* [REQUIRED ACTION] Set down each of the records below exactly as it reads. No pictures go into the copy.

* [SUPPLIED RECORDS]
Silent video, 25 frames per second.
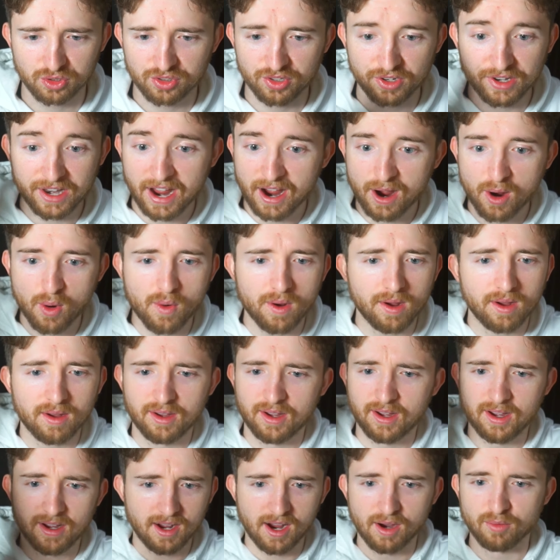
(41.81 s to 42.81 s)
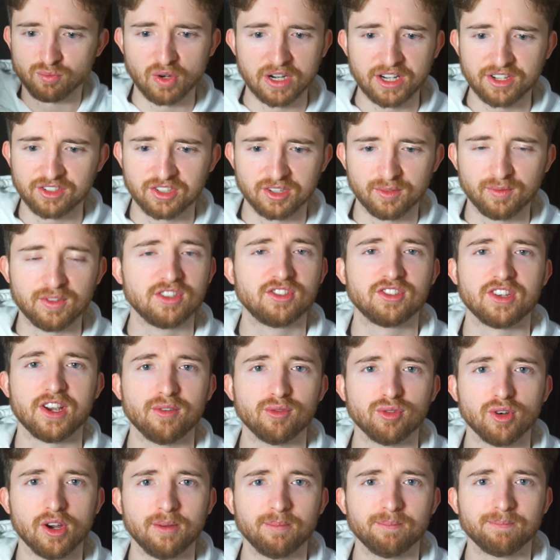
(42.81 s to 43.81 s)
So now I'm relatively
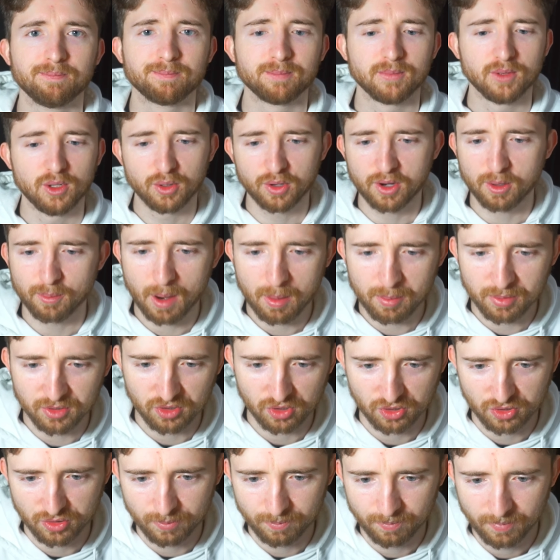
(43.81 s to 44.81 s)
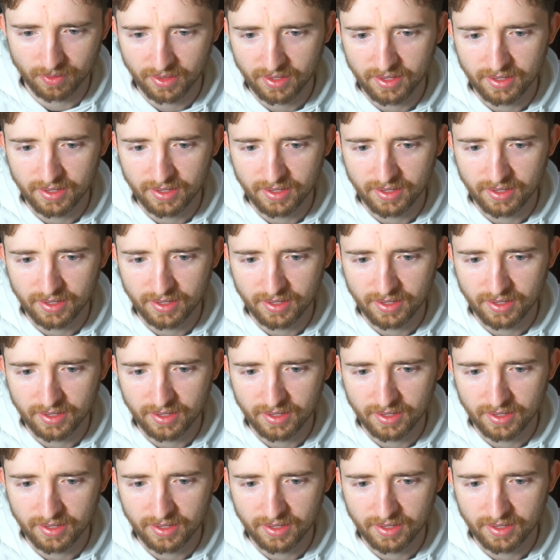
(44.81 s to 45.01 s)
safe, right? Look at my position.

* [FINISHED EXERCISE]
Silent video, 25 frames per second.
(41.81 s to 42.81 s)
(42.81 s to 43.81 s)
So now I'm relatively
(43.81 s to 44.81 s)
(44.81 s to 45.01 s)
safe, right? Look at my position.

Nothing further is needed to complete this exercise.